TASK DESCRIPTION: Using the records that follow, copy every line containing the word "frames".
+++
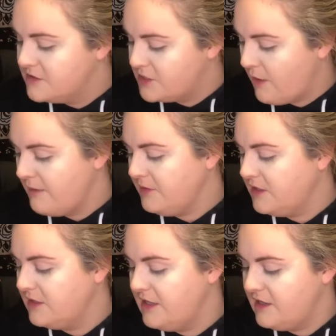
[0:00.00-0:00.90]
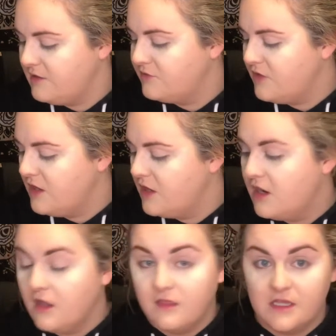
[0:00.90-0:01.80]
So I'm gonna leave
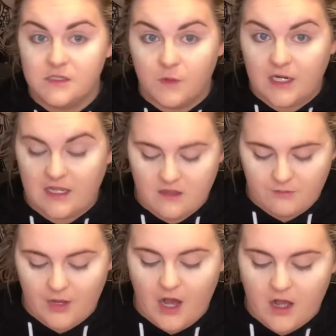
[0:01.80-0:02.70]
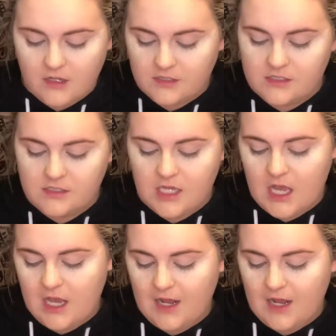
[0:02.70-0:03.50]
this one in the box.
+++
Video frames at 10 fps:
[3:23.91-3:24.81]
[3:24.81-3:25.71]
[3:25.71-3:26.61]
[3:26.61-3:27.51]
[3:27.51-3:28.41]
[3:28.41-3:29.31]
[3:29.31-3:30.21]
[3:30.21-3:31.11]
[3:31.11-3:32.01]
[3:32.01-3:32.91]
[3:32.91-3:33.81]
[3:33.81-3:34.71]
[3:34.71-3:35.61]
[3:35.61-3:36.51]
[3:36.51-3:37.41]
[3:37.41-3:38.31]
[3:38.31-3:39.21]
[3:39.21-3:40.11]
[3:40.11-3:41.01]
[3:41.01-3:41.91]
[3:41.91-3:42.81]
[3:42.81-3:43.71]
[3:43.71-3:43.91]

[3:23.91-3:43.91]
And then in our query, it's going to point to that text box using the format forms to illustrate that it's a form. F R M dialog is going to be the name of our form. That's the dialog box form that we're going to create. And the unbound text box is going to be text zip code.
+++
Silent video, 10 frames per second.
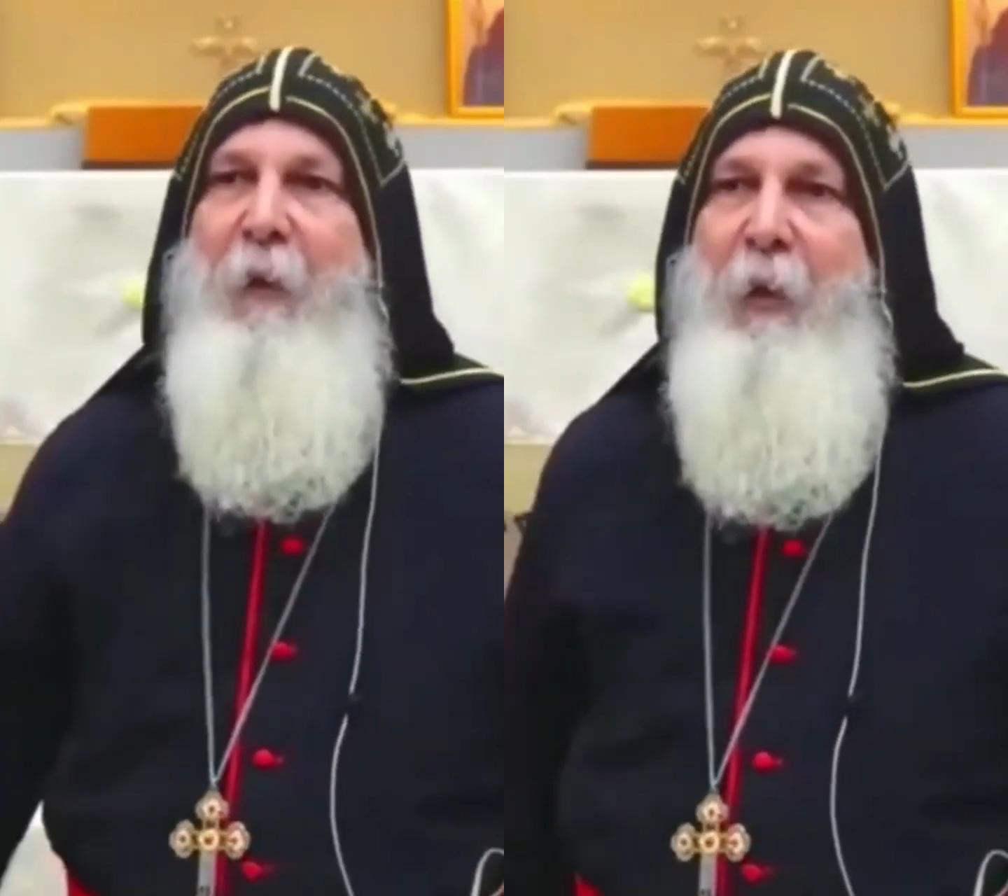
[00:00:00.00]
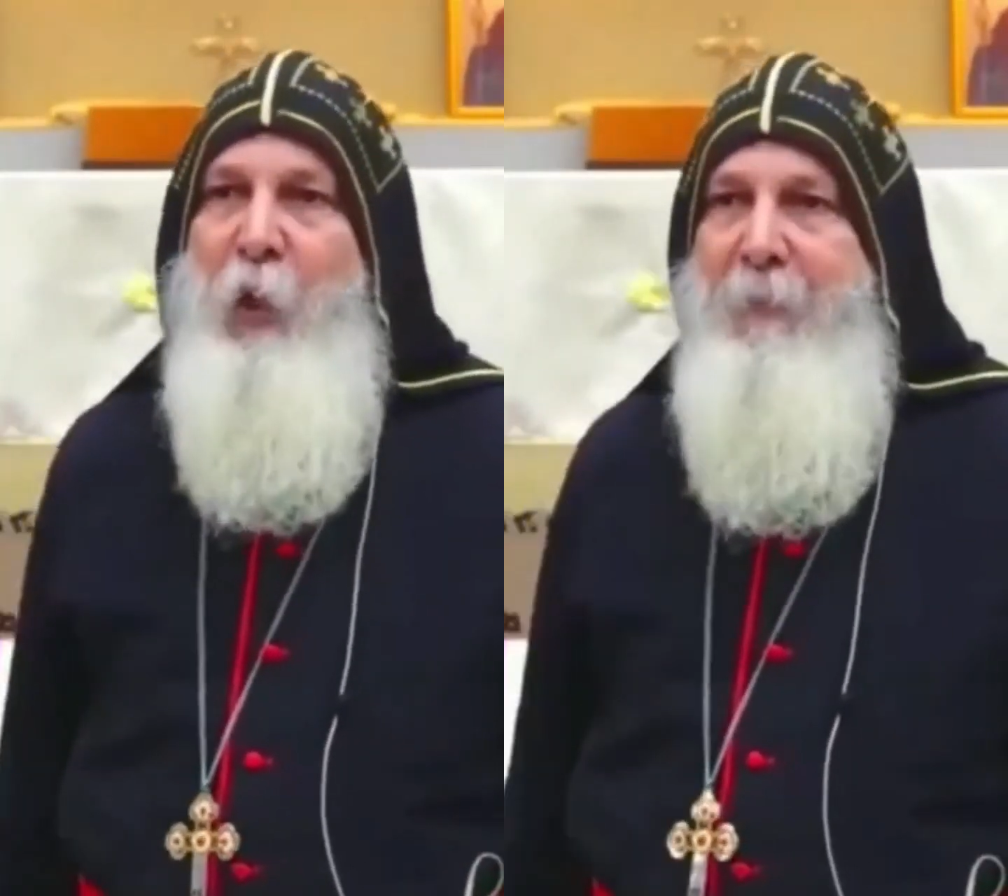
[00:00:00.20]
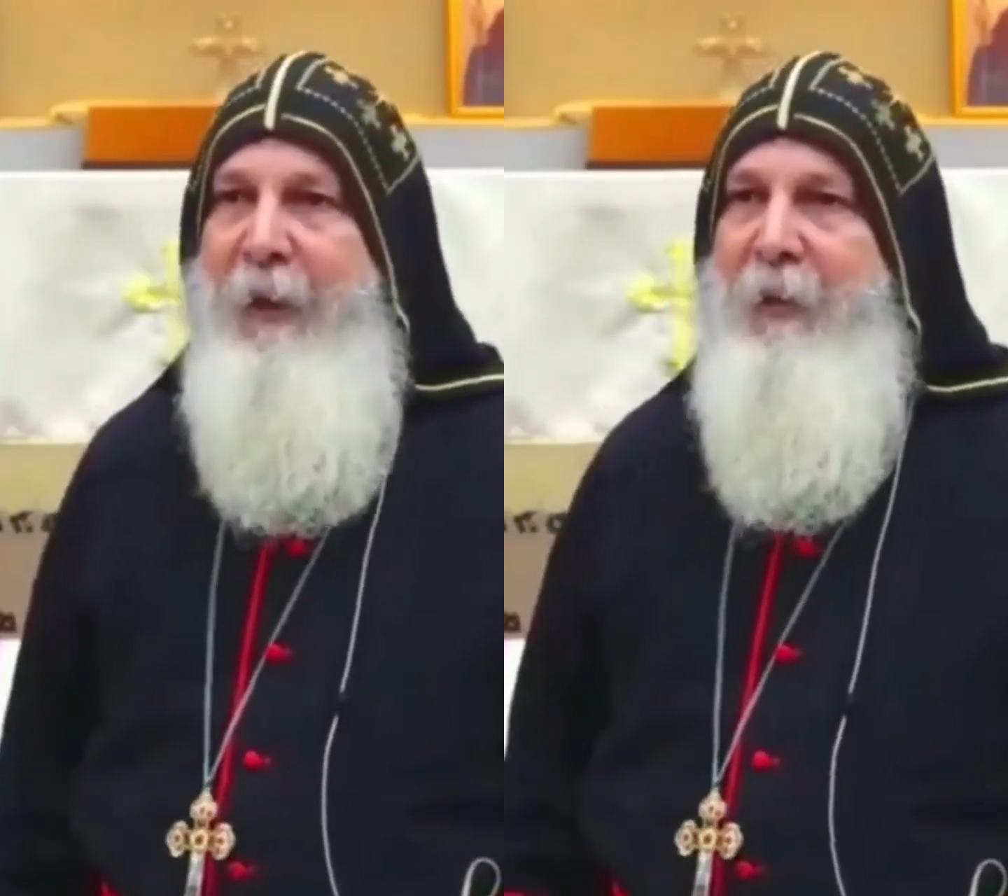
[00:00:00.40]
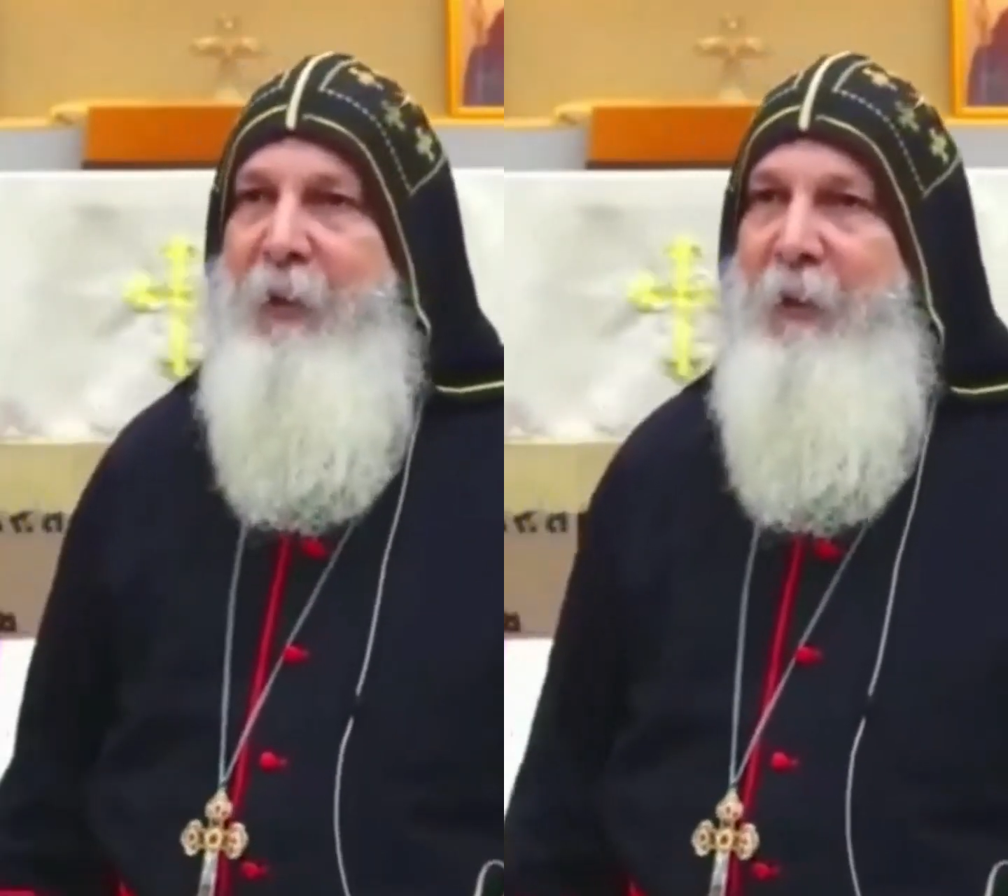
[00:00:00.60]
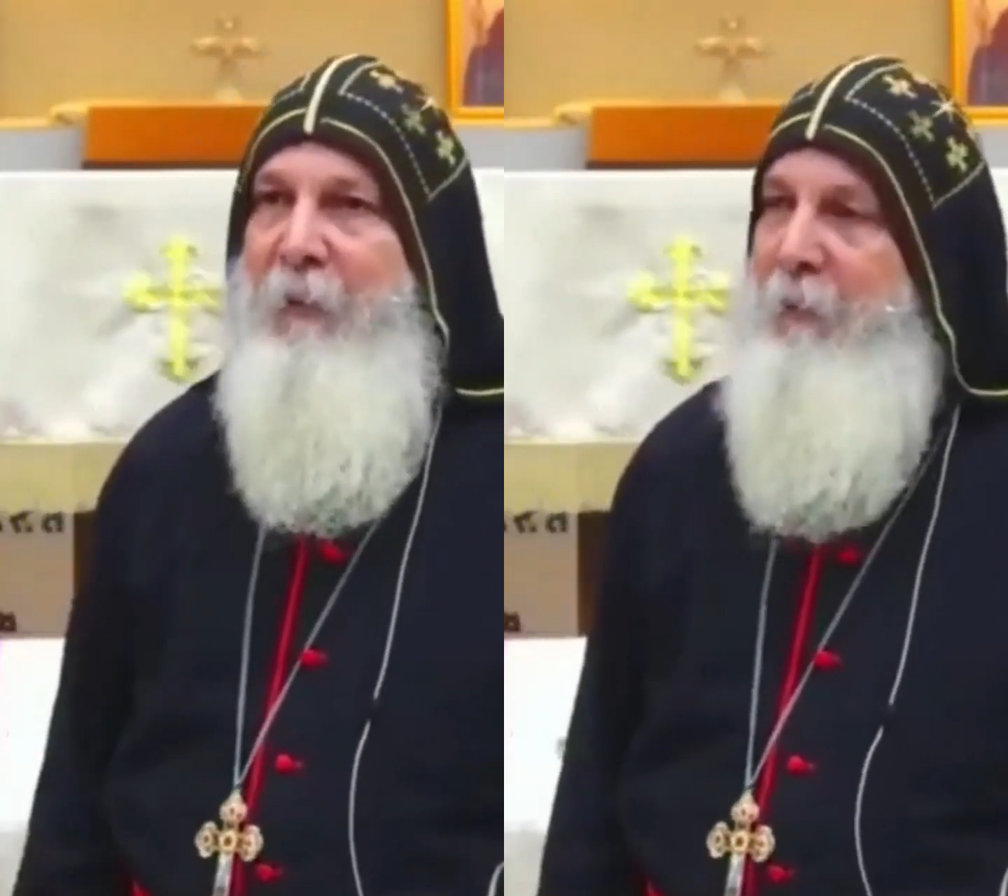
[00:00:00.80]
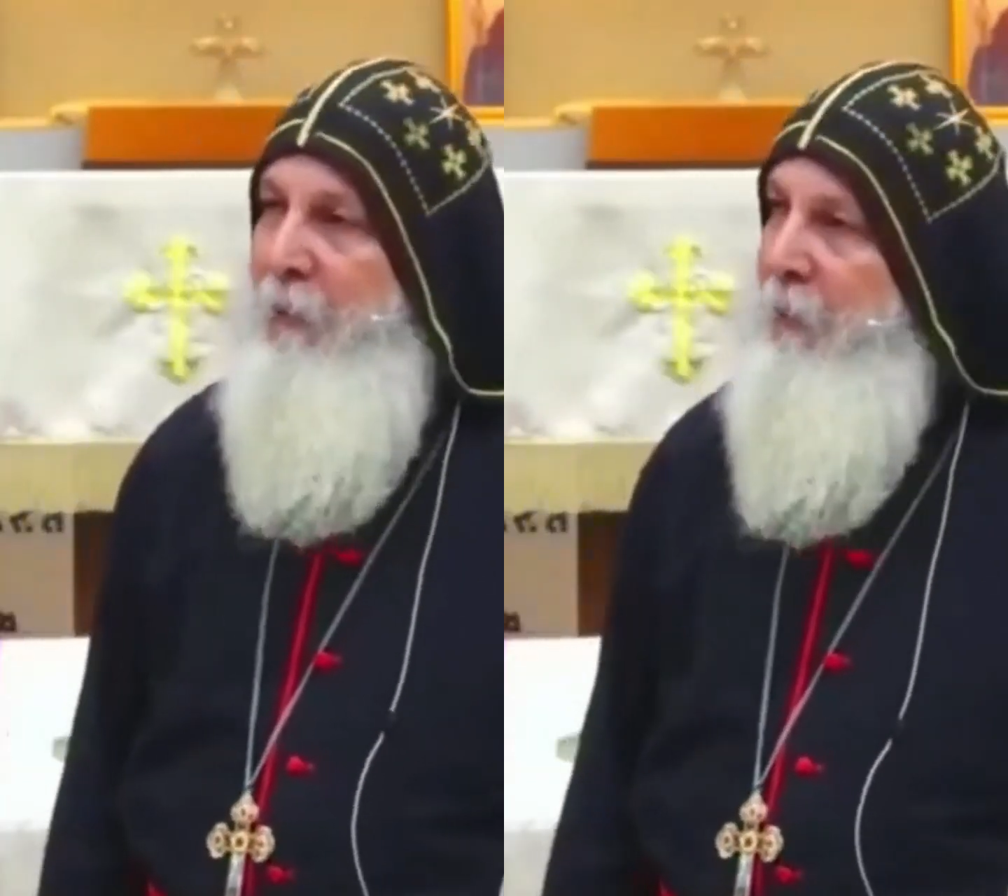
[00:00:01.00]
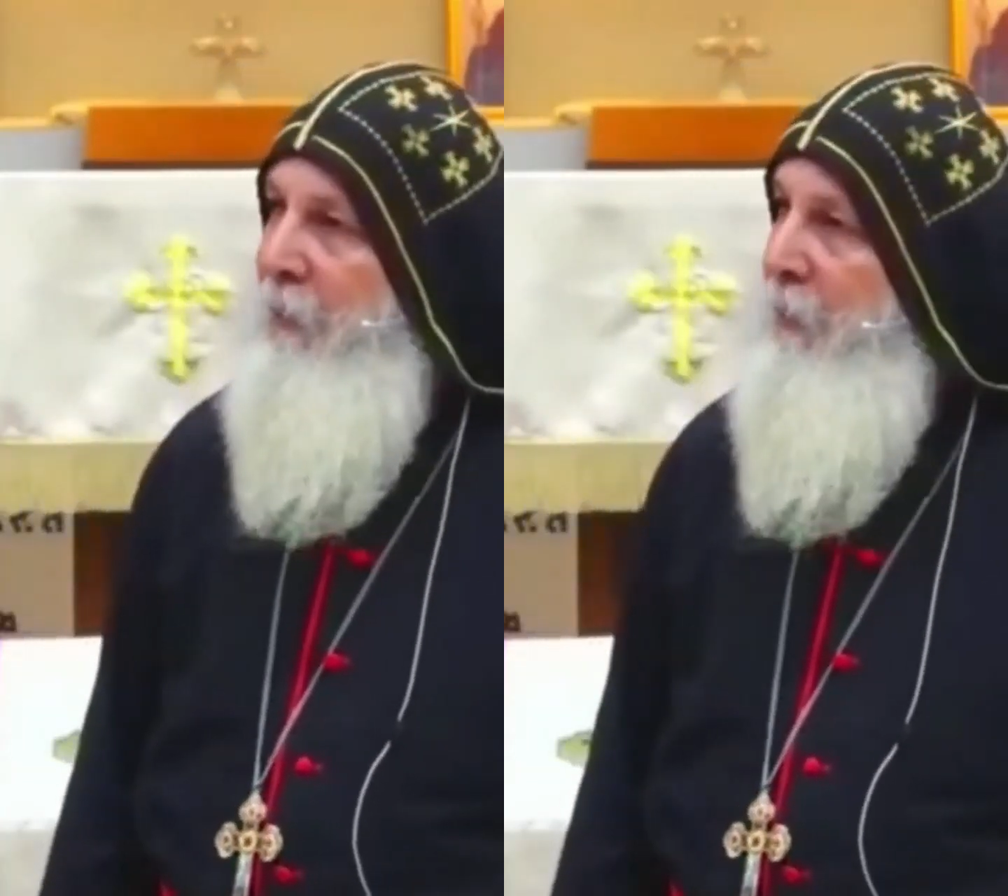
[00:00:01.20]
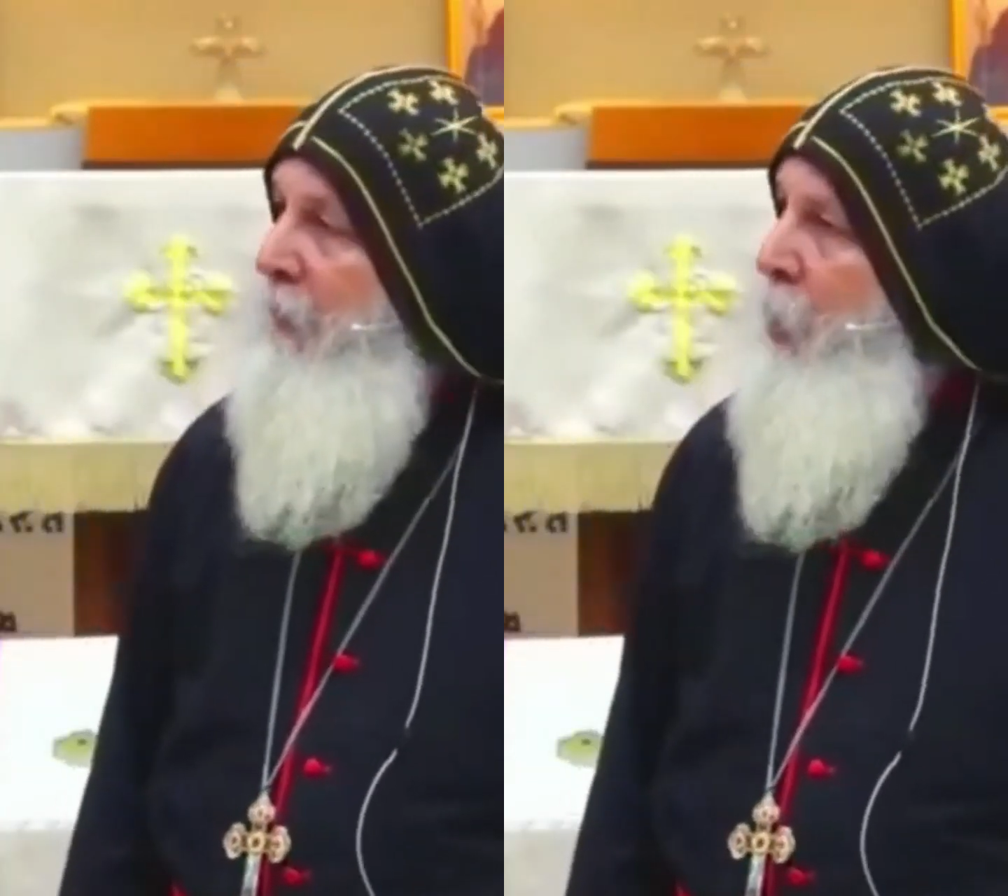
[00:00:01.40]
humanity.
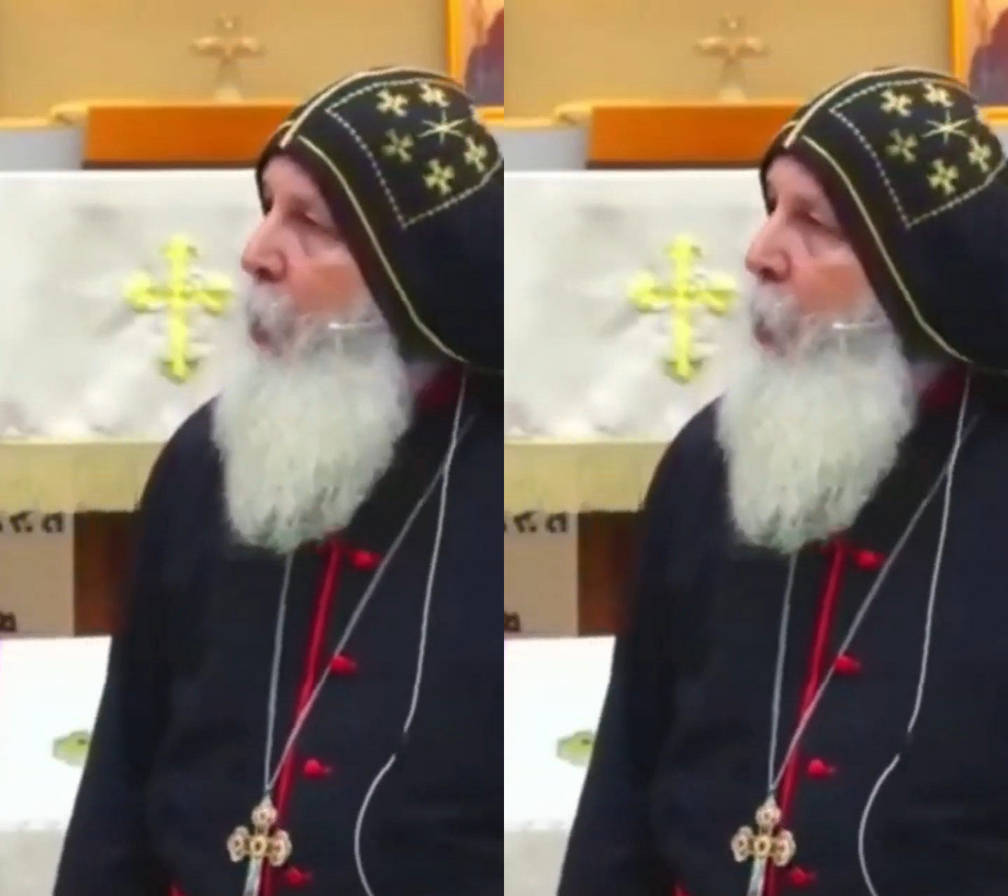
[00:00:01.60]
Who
+++
RESPONSE TO THIS TASK:
Video frames at 10 fps:
Silent video, 10 frames per second.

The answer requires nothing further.